Er hat den unzufriedenen Menschen in Russland eine Stimme gegeben und wird weiterhin als das Symbol des Widerstands stehen.
Siehe: Welt, Süddeutsche
Skandal nach Skandal
In einem durch die russische Polizei geleaktem Video ist zu sehen, wie der Journalist Gennady Shulga oberkörperfrei in seiner Wohnung auf dem Boden liegt, vor ihm ein Hundenapf mit Tiernahrung. Sein Kopf ist fest im Griff der Polizei und wird aggressiv nach oben gezogen.

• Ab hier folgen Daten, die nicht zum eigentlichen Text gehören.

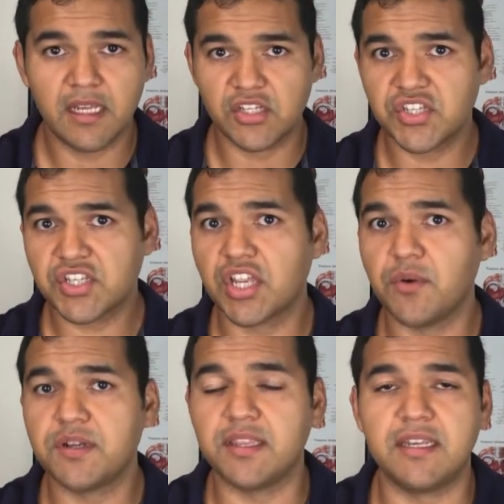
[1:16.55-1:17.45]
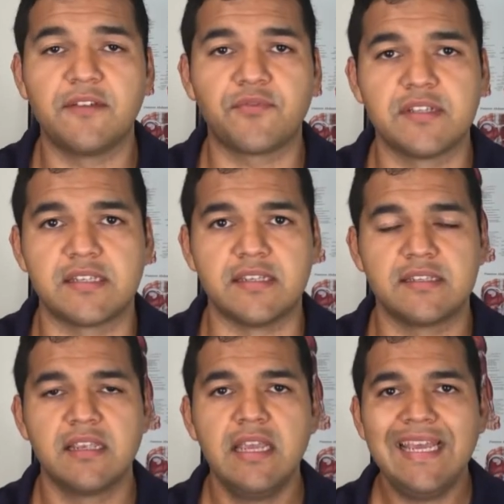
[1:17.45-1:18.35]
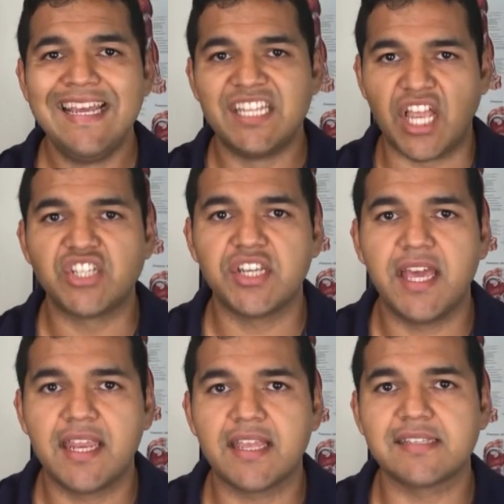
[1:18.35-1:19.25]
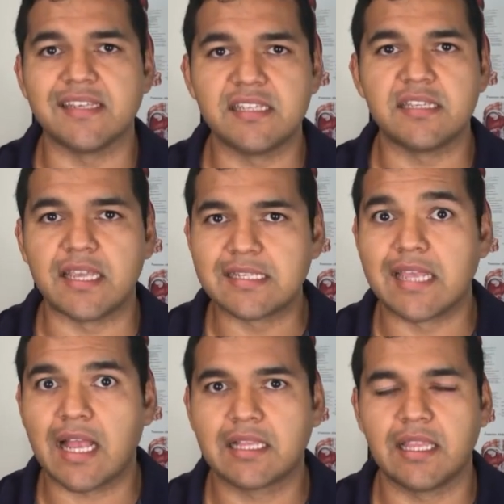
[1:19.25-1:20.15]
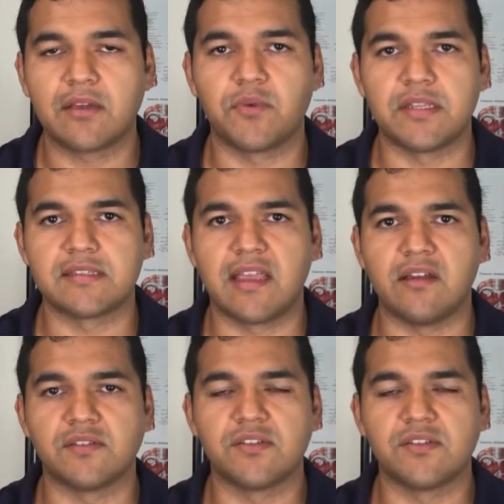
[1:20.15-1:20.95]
Now, just to go into the differences, Tension headaches is exactly like what it sounds.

In dem Video wird er zu den Protesten des 23. Januars „befragt“. Sinn und Zweck der Aktion? Einschüchterung und Demütigung.

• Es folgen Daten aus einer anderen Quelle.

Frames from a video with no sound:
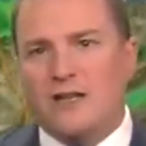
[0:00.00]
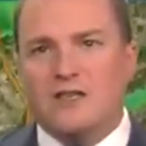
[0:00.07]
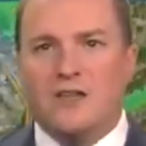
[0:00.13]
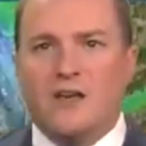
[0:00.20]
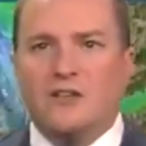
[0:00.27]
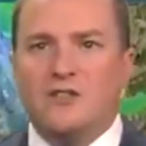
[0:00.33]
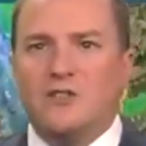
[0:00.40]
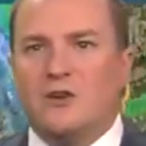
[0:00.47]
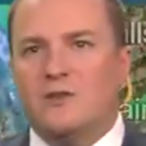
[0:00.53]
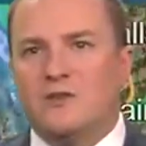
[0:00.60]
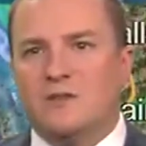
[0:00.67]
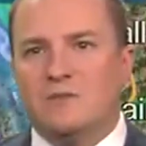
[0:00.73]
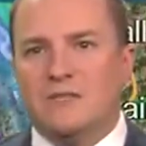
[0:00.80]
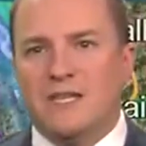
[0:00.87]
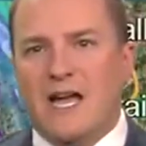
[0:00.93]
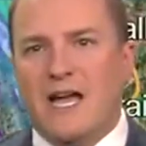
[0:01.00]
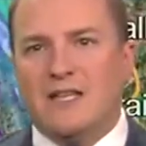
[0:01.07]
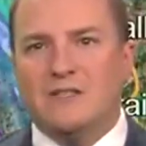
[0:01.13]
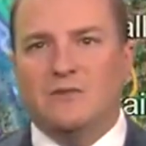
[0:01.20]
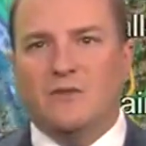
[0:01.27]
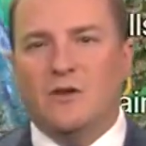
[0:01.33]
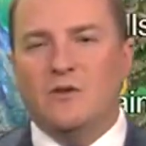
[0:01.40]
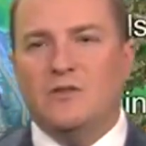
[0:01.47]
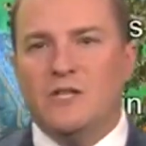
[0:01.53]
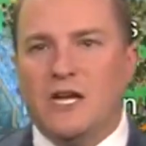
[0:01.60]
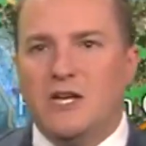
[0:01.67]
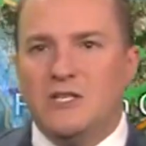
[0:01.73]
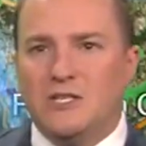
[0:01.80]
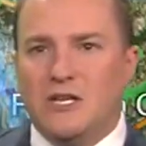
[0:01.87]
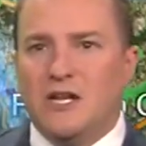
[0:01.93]
It does show some signs of
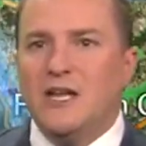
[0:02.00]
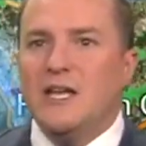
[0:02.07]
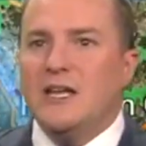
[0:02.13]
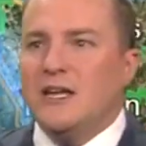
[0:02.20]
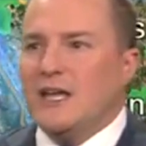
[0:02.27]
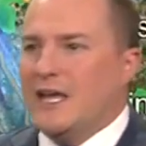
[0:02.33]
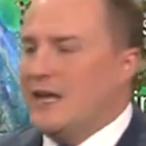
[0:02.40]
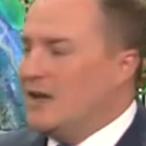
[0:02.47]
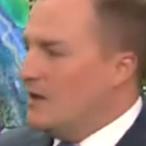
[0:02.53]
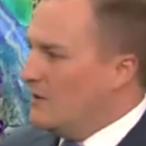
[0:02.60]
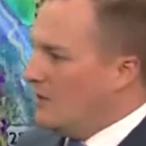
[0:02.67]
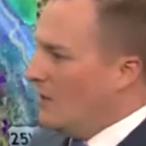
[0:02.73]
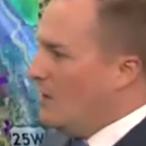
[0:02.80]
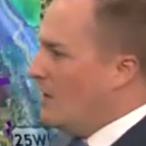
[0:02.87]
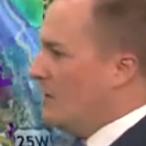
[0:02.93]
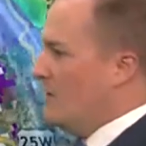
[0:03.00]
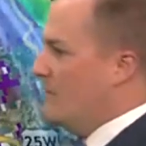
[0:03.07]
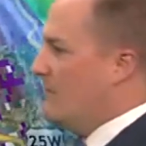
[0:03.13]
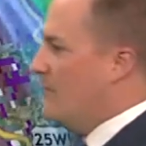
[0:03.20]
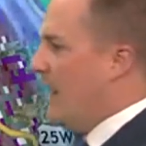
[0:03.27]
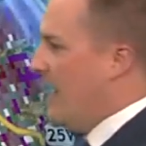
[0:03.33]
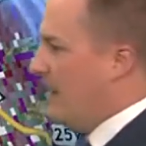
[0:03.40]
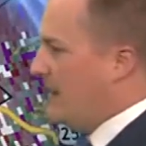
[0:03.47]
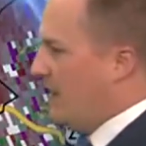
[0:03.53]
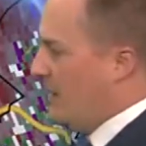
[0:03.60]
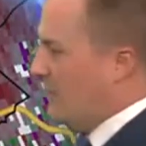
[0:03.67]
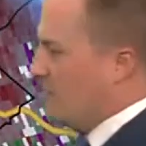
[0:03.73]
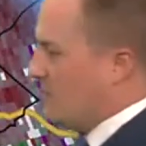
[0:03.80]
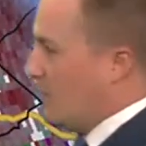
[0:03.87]
rotation in the Hardin Valley area.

Das ganze ging jedoch für die Polizei nach hinten los, denn der Aufschrei nach dem Video war groß.
Siehe: france24, upworthy, BBC
Nord Stream 2
Jetzt sollte man nach all den Ereignissen darüber nachdenken, ob man wirklich mit Russland Nord Stream 2 vollenden will. Deutschland ist nicht zwangsläufig auf das Gas angewiesen, natürlich ist es günstiger, aber wir können auch ohne dieses Projekt unseren Gasbedarf decken. Der größte Profiteur des Projekts ist Russland und damit wird auch zwangsläufig der russische Regierungsapparat und dessen Philosophie der Unterdrückung gestärkt.
Siehe: n-tv
Fazit
Wie man zu den genannten Themen steht, sollte jeder selber für sich herausfinden. Bei Interesse ist es ratsam eigenständig zu recherchieren. Mein kurzer Blog ist nur eine sehr knapp heruntergebrochene Zusammenfassung der Ereignisse mehrere Monate, in denen ich jegliche politischen Reaktionen, wie Sanktionen, Ausweisungen von Botschaftern, o.ä., außen vorgelassen habe, um den Rahmen nicht zu sprengen.